Abstract for the talk on 26.01.2021 (17:00 h)Nonlinear Algebra Seminar Online (NASO)
Jan Draisma (University of Bern)
Algebra over FI
See the video of this talk.
FI is the category of finite sets with injections. An FI something F is a functor from FI to the category of somethings. In particular, for S in FI, the symmetric group Sym(S) acts on F(S) by something automorphisms of F(S). FI-somethings arise in several areas of mathematics; for instance, FI-modules arise as cohomology groups of configuration spaces of n labelled points on a given manifold (with n varying), and FI-algebras arise as coordinate rings of certain algebraic-statistical models, where the number of observed random variables varies. This talk aims to be a gentle introduction into algebra over FI; no prior exposure to FI-maths is required.

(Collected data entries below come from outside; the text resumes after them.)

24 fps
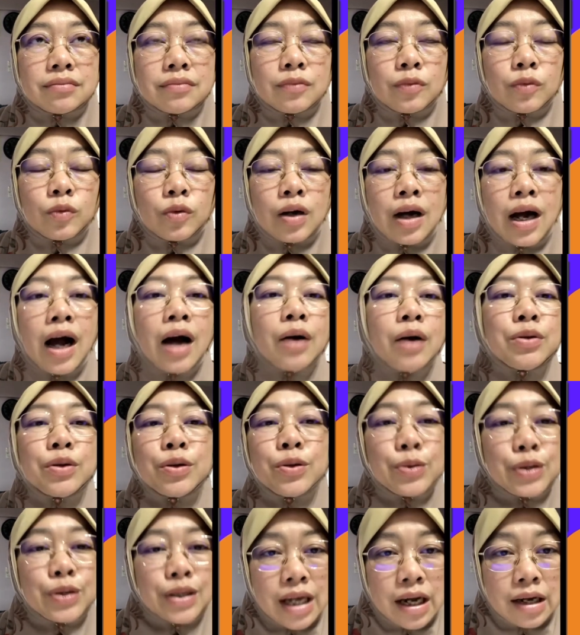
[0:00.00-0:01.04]
how do you
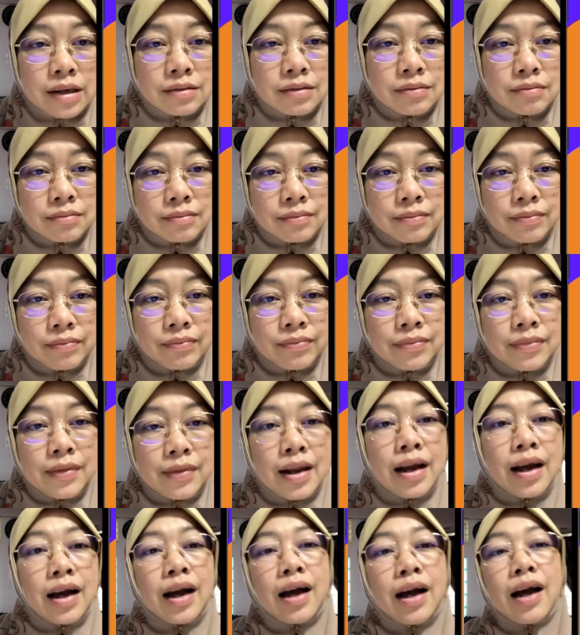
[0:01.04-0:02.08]
start?
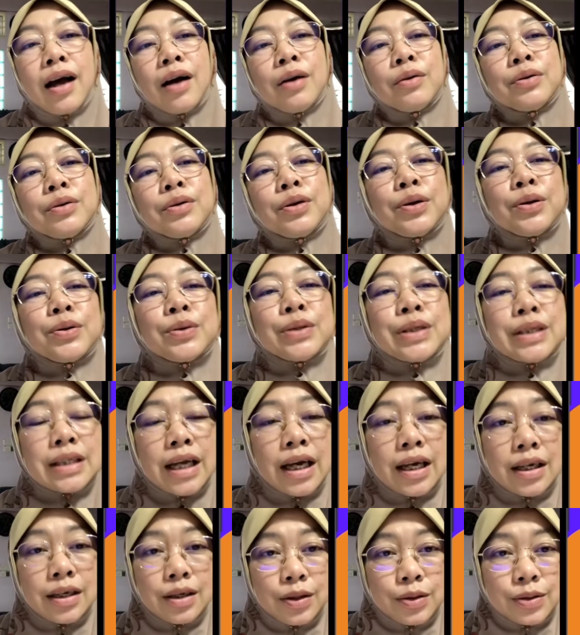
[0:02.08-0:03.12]
How do you start
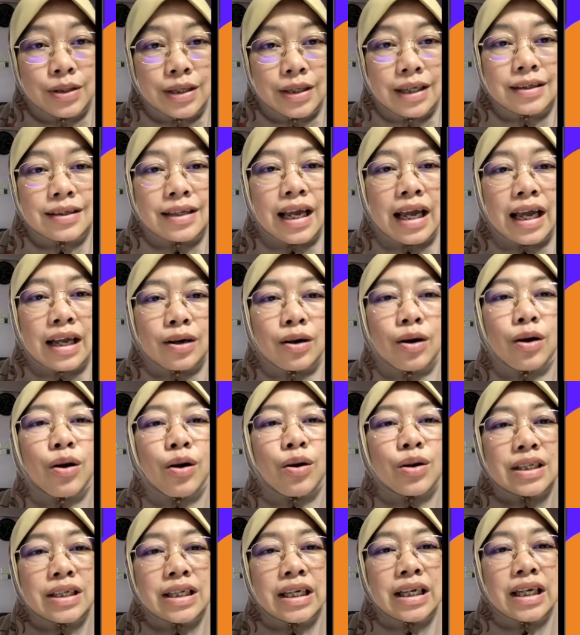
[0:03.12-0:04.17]
using
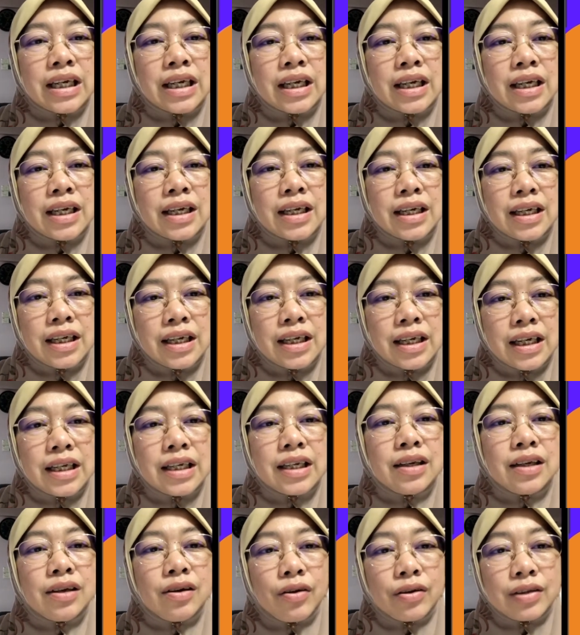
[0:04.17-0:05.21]
technology in
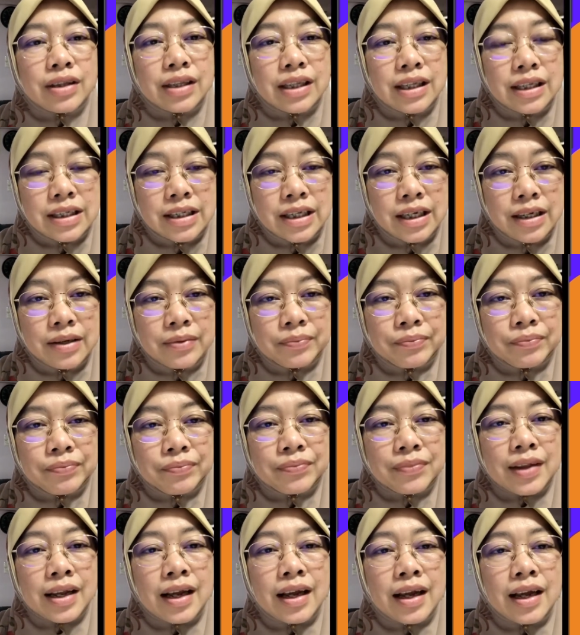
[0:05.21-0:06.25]
your teaching?
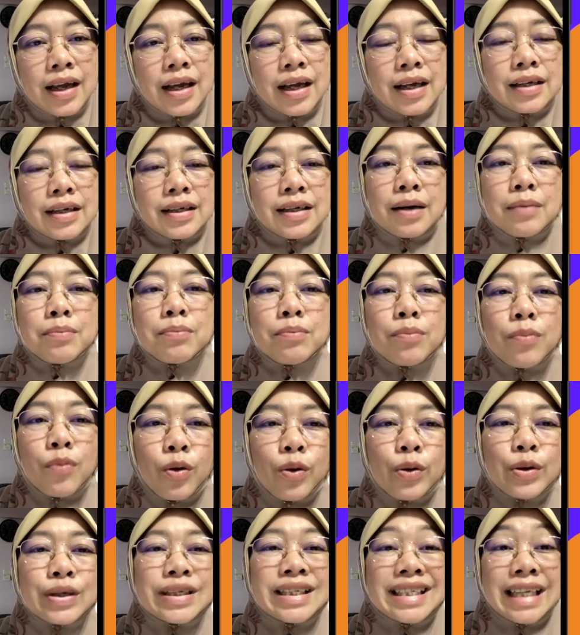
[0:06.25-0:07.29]
The
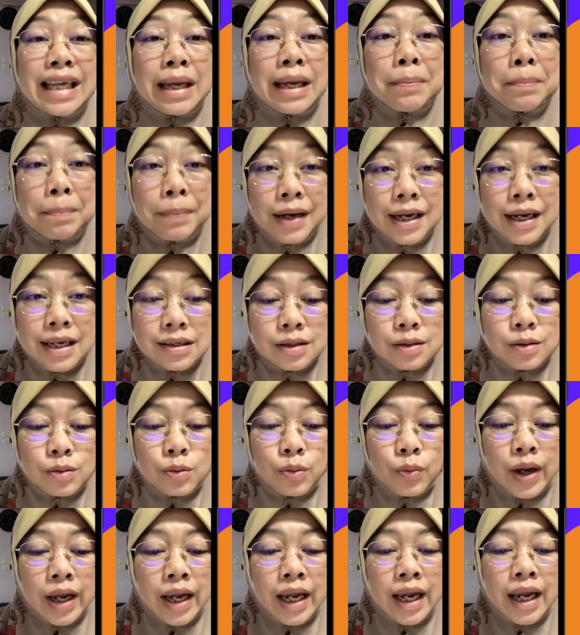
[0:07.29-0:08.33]
most simplest
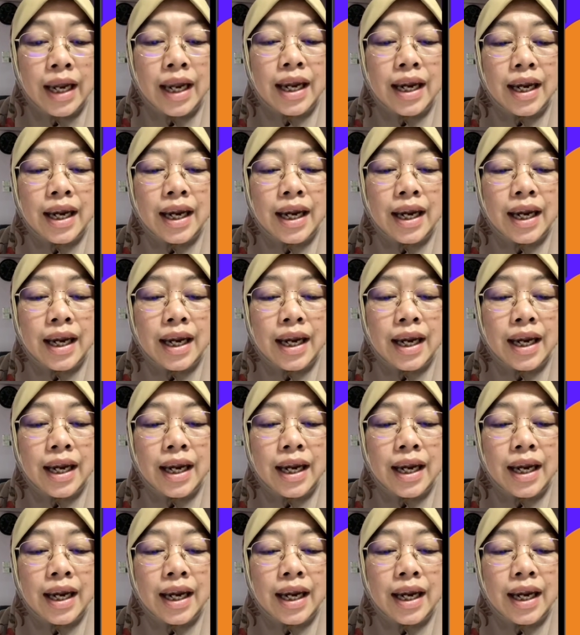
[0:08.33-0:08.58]
way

Sometimes, FI-somethings inherit good properties of the category of somethings (and indeed the same applies when FI is replaced by other suitable base categories). I will present several, by now, classical examples of this phenomenon, primarily due to Church, Ellenberg, Farb, Daniel Cohen, Aschenbrenner, Hillar, Sullivant, Sam, and Snowden. For instance, a finitely generated FI-module M over a Noetherian ring is Noetherian, and if the ring is a field, then the dimension of M(S) is eventually a polynomial in |S|.
After this overview, I will zoom in on new joint work with Rob Eggermont and Azhar Farooq that says that if X(S) < K^c x S is avariety of c x S-matrices and for every injection S -> T the natural map K^c x T -> K^c x S maps X(T) into X(S), then the number of Sym(S) orbits on the set of irreducible components of X(S) is a *quasi*polynomial in |S| for |S| sufficiently large.